By Lynne Dokurno
My mom’s passion in life, besides her family, has always been quilting. When I was young, my mom began her life with a needle and thread as a seamstress. Now I appreciate what it takes to make clothes but at the time, as the youngest of 4 children, I was embarrassed by always wearing hand me downs or homemade clothes! It did come in handy when I took home economics in Grade 7 and had to make an outfit. I made a great pair of denim overalls with a matching hat. Adding a special touch, my mom used her new computerized sewing machine to embroider my name on the brim. Needless to say, I got a great mark, but some of my classmates were a bit upset, thinking I had an unfair advantage.

While I was still in grade school, my mom started her quilting career. Every year, after the Christmas season of visiting was over, the full-size quilt frame would be set up in our living room for yet another quilt to be hand stitched. To me, this was normal. For months us kids would set up forts underneath it when my mom wasn’t quilting, and we all knew not to knock it or spill anything. And that was only the beginning.

My mom founded many quilting guilds and taught quilting for decades.
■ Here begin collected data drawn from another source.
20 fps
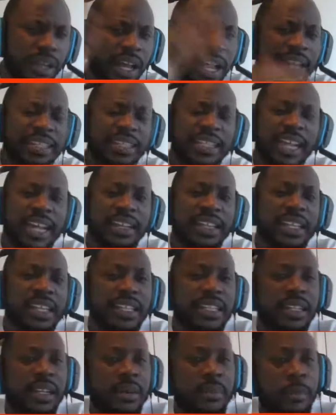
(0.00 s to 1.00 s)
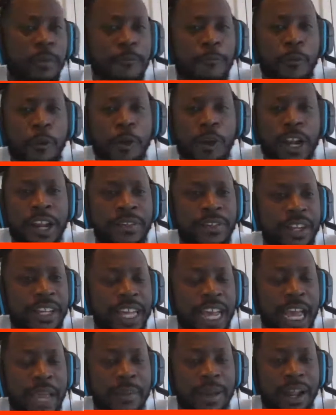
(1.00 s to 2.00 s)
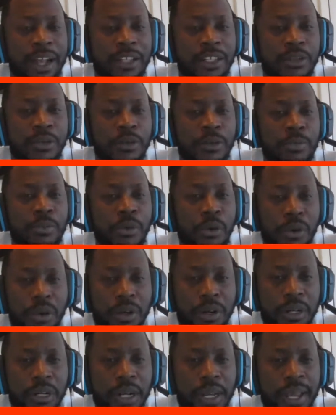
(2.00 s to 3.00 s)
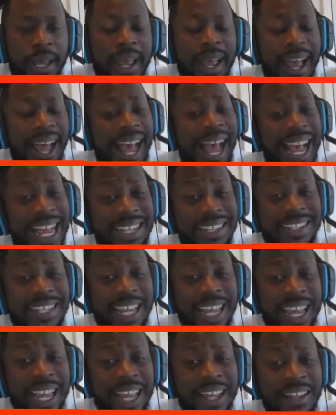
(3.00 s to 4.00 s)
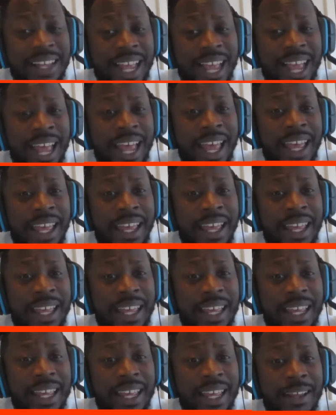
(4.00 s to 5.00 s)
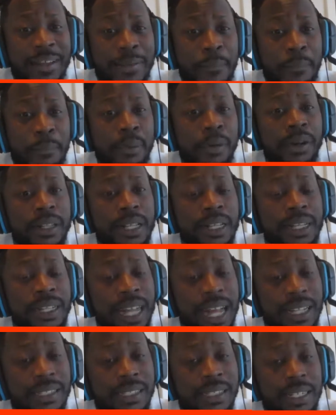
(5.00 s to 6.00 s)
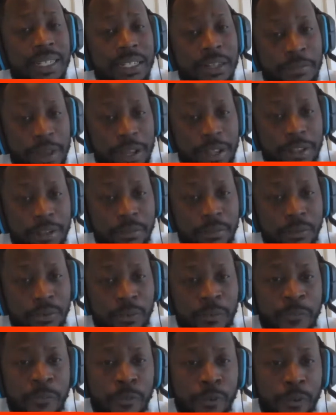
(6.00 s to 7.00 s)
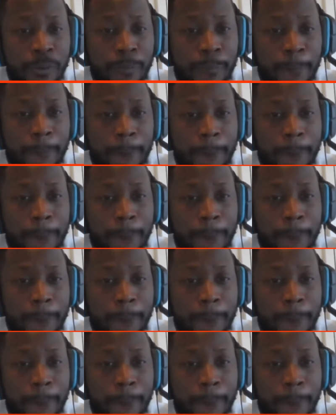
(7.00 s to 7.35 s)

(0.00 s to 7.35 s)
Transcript: I said this before it even came out as a report. I said that Brooklyn Nets need to make the move for him.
Another source of embarrassment for a pre-teen to teen – everywhere we went, someone seemed to know her and would always have to stop to chat about fabrics and patterns and everything else that held no interest for me! As I got older, I appreciated more what went into her craft and how amazing and talented she truly was. She won more awards for her quilts than I can count and was a contributing author for several quilt books and magazines. She started her own business designing and marketing original quilt patterns, and when I got interested in folk art, she took me under her wing. We’d do shows together, with her selling her patterns, and me selling my folk art. She even inspired me to create and market my own line of folk art patterns!

It was always a running joke in our family that my mom couldn’t ever use all the fabric she owned in any one (or ten!) lifetimes. One wall in an extremely large room was nothing but shelves of fabric. If any of us needed anything, we knew we could find it there. As I got older, and got married, and had my own kids, I never truly appreciated how amazing it was to get a hand quilted baby quilt (and diaper bag, and changing pad and anything else you can think of!). All four of her children, and all twelve of her grandchildren had hand stitched quilts with their names on it. We joked that there were at least 10 quilts for each!!

Some of my mom’s crowing achievements included making the CBC Quilt in the late 1990’s, working with over 180 quilters to create and hand quilt a 10’ x 15’ wall hanging that is currently at the CBC Atrium. She also organized the making of a historical quilt for the Town of Aurora which was presented to the town mayor to hang in perpetuity in the Aurora Town Offices. She would say her biggest achievement was creating enough quilts that all her children, grandchildren, and great grandchildren for generations will have one of her quilts.
Now, my mom is in her 90’s in a senior’s residence and isn’t quilting anymore. But her walls are adorned with her favourite wall hangings. When she moved out of her home, her children gathered and went through all the quilts and split them between us. And now that her memory isn’t as it used to be, I wish I had paid more attention to the stories she told regarding each quilt. She never made one that didn’t have meaning to her. Luckily, most of her quilts have a little block sewn on the back that has the name of the quilt, when it was made and a brief description of the story behind it. My favourite wall hanging is in the first picture in this editorial – to me it shows my mom at her sewing machine with some of her favourite blocks surrounding her. That one is proudly hung in my home now.

I now have a closet full of quilts (properly stored, rolled around tubes, never folded) with no where near enough beds to put them on, and quilted wall hangings are everywhere in my home. And I know that my children, grandchildren and great grandchildren will all have more than enough quilts to last a lifetime. I’ve gone from an embarrassed daughter to a proud daughter. I am the daughter of a quilter.